The CUDA Library Samples repository contains various examples that demonstrate the use of GPU-accelerated libraries in CUDA. These libraries enable high-performance computing in a wide range of applications, including math operations, image processing, signal processing, linear algebra, and compression. The samples included cover:
- Math and Image Processing Libraries
- cuBLAS (Basic Linear Algebra Subprograms)
- cuTENSOR (Tensor Linear Algebra)
- cuSPARSE (Sparse Matrix Operations)
- cuSOLVER (Dense and Sparse Solvers)
- cuFFT (Fast Fourier Transform)
- cuRAND (Random Number Generation)
- NPP (Image and Video Processing)
- nvJPEG (JPEG Encode/Decode)
- nvCOMP (Data Compression)
- and more...
The CUDA Library Samples are provided by NVIDIA Corporation as Open Source software, released under the Apache 2.0 License. These examples showcase how to leverage GPU-accelerated libraries for efficient computation across various fields.
For more information on the available libraries and their uses, visit GPU Accelerated Libraries.
Explore the examples of each CUDA library included in this repository:
- cuBLAS - GPU-accelerated basic linear algebra (BLAS) library
- cuBLASLt - Lightweight BLAS library
- cuBLASMp - Multi-process BLAS library
- cuBLASDx - Device-side BLAS extensions
- cuDSS - GPU-accelerated linear solvers
- cuFFT - Fast Fourier Transforms
- cuFFTMp - Multi-process FFT
- cuFFTDx - Device-side FFT extensions
- cuPQC - Post-Quantum Cryptography device library
- cuRAND - Random number generation
- cuSOLVER - Dense and sparse direct solvers
- cuSOLVERMp - Multi-process solvers
- cuSOLVERSp2cuDSS - Transition example from cuSOLVERSp/Rf to cuDSS
- cuSPARSE - BLAS for sparse matrices
- cuSPARSELt - Lightweight BLAS for sparse matrices
- cuTENSOR - Tensor linear algebra library
- cuTENSORMg - Multi-GPU tensor linear algebra
- NPP - GPU-accelerated image, video, and signal processing functions
- NPP+ - C++ extensions for NPP
- nvJPEG - High-performance JPEG encode/decode
- nvJPEG2000 - JPEG2000 encoding/decoding
- nvTIFF - TIFF encoding/decoding
- nvCOMP - Data compression and decompression
Each sample provides a practical use case for how to apply these libraries in real-world scenarios, showcasing the power and flexibility of CUDA for a wide variety of computational needs.
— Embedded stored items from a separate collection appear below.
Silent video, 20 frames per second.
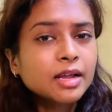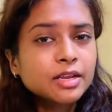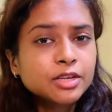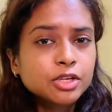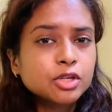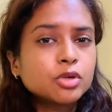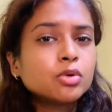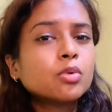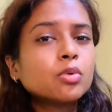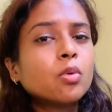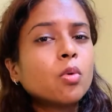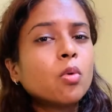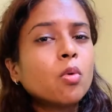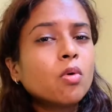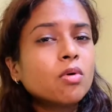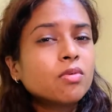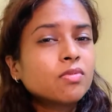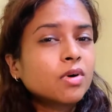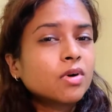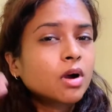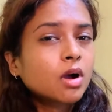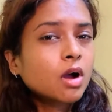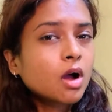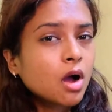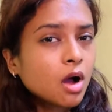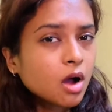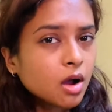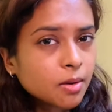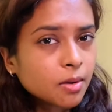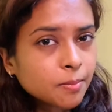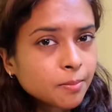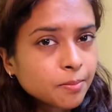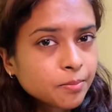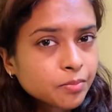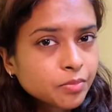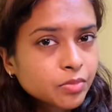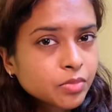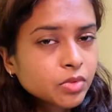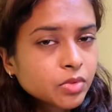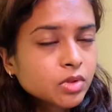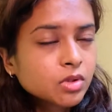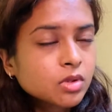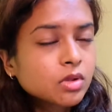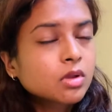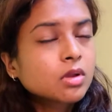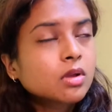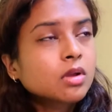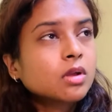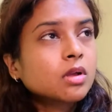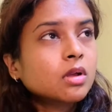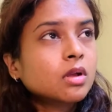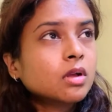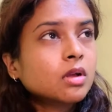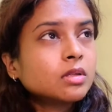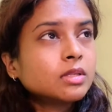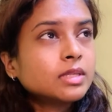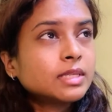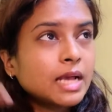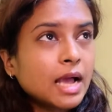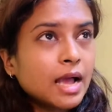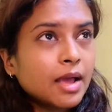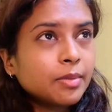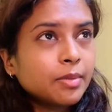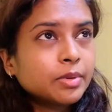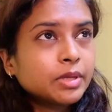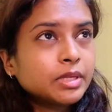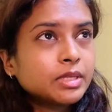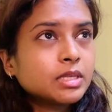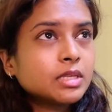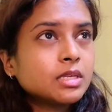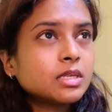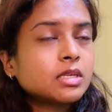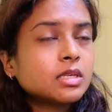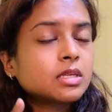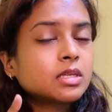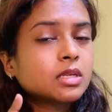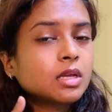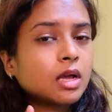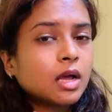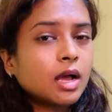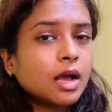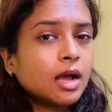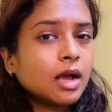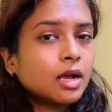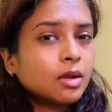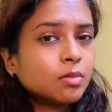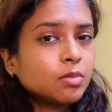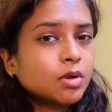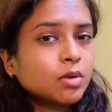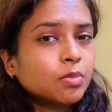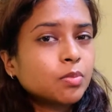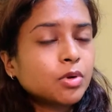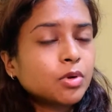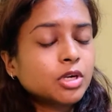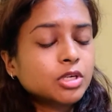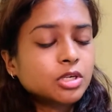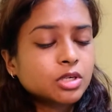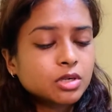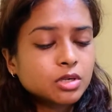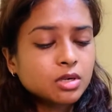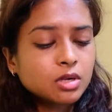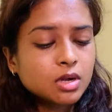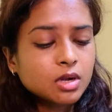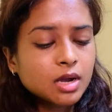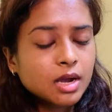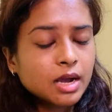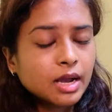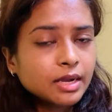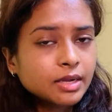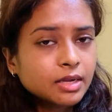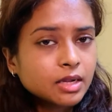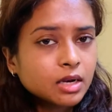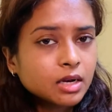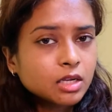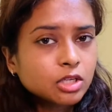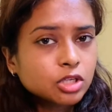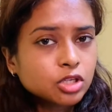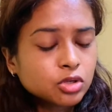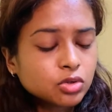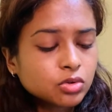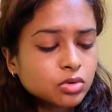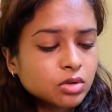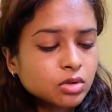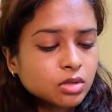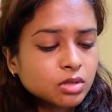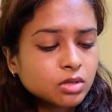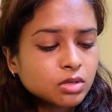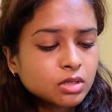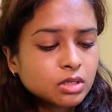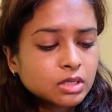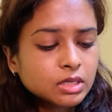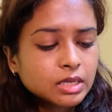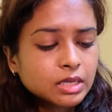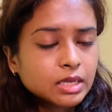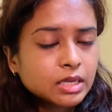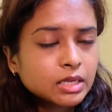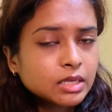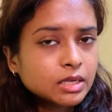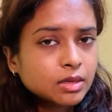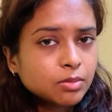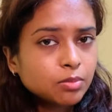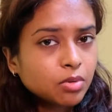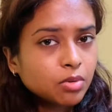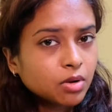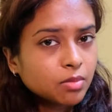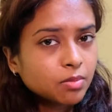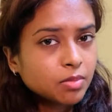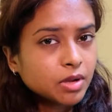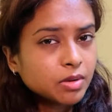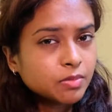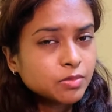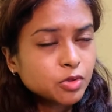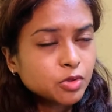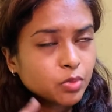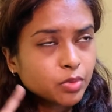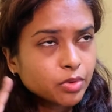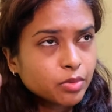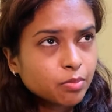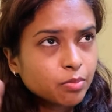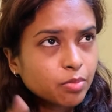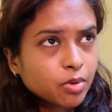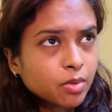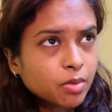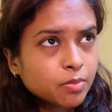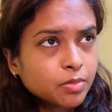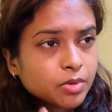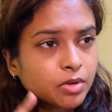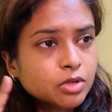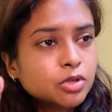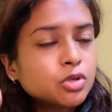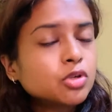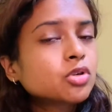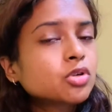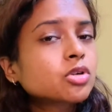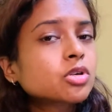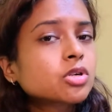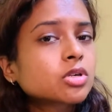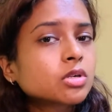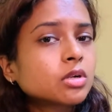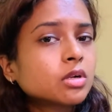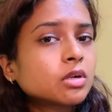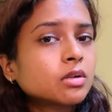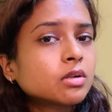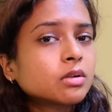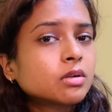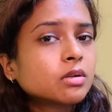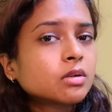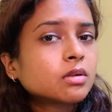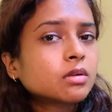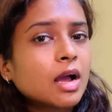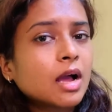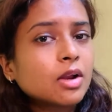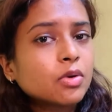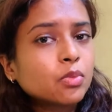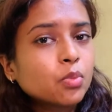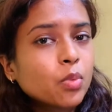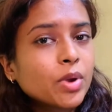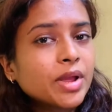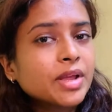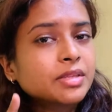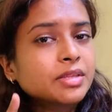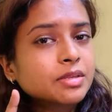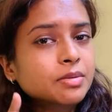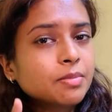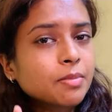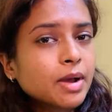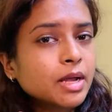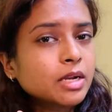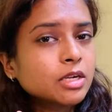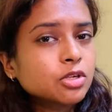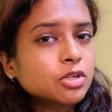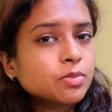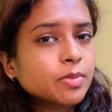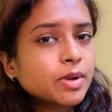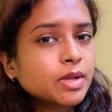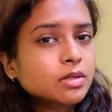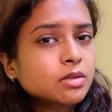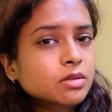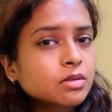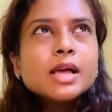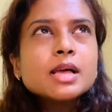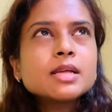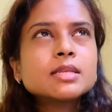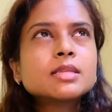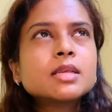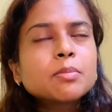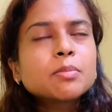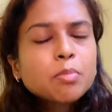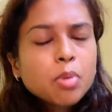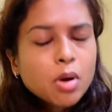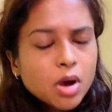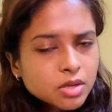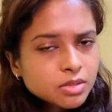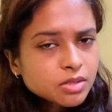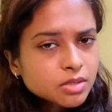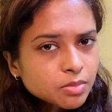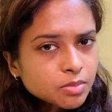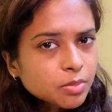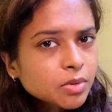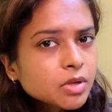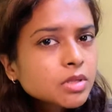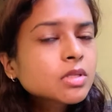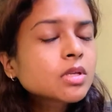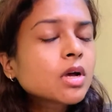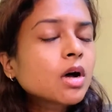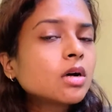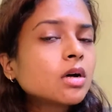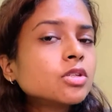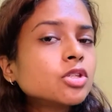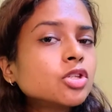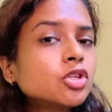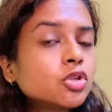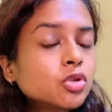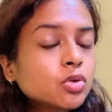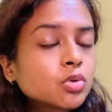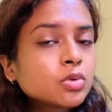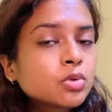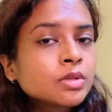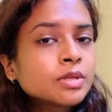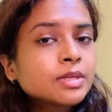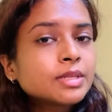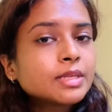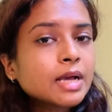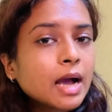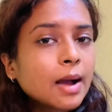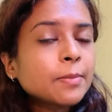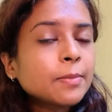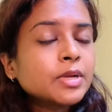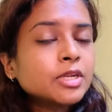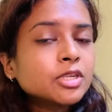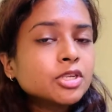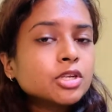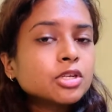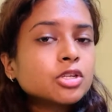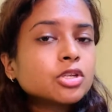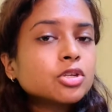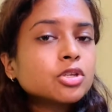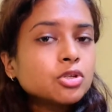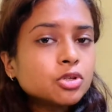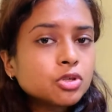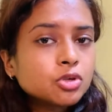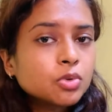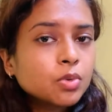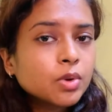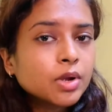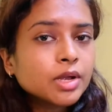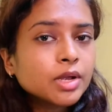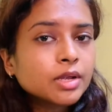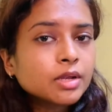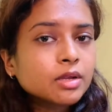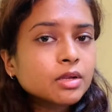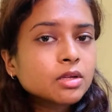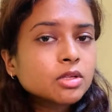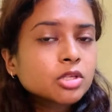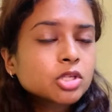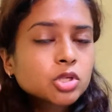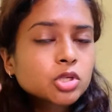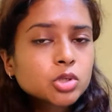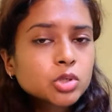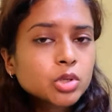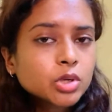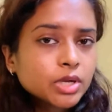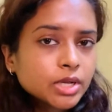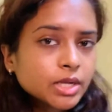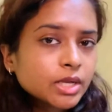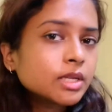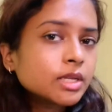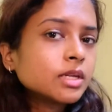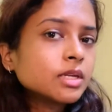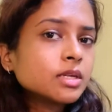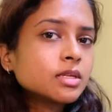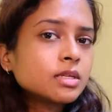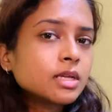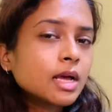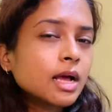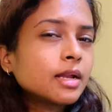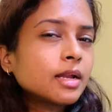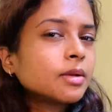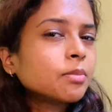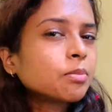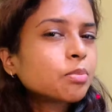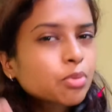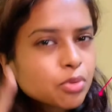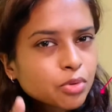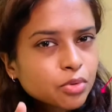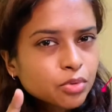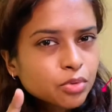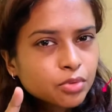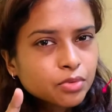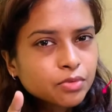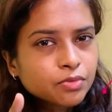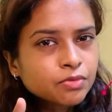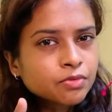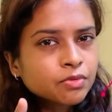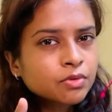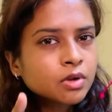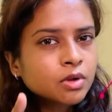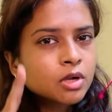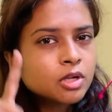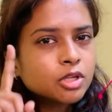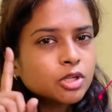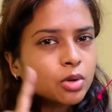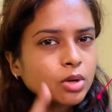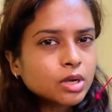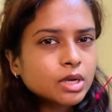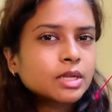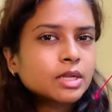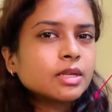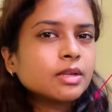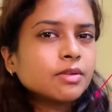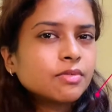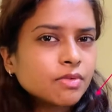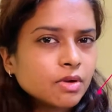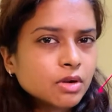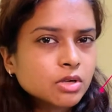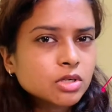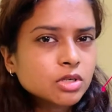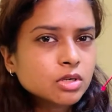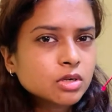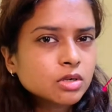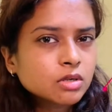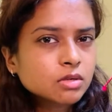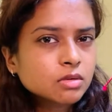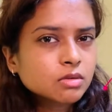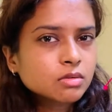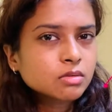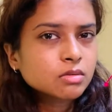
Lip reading: you overcome diabetes, high blood pressure, high cholesterol, kidney problems with proper nutrition and weight management? Is it possible to undo the damage that you're doing to your kidneys and improve your kidney function?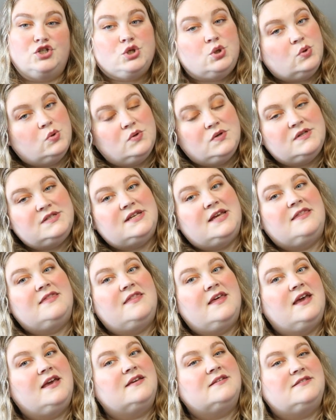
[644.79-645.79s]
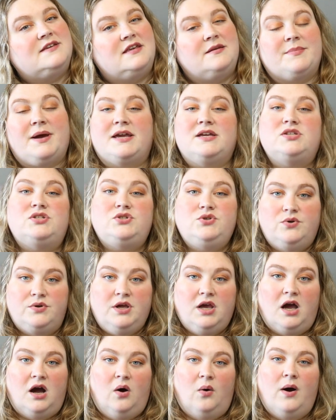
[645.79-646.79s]
tools and things in my
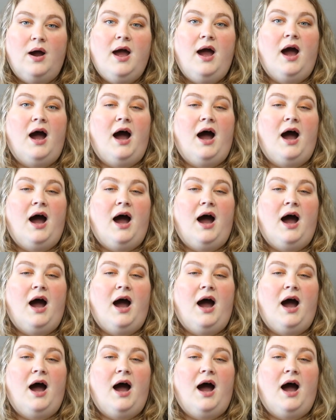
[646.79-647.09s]
studio,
For more information and documentation on CUDA libraries, please visit:
We welcome contributions to CUDA Library Samples. To contribute to CUDA Library Samples and make pull requests, follow the guidelines outlined in the Contributing document.
The CUDA Library Samples are distributed under the Apache 2.0 License. For more details, refer to the LICENSE.md file.
The old code that was originally distributed under the 3-clause "New" BSD license is available at bsd3_main branch and is no longer maintained.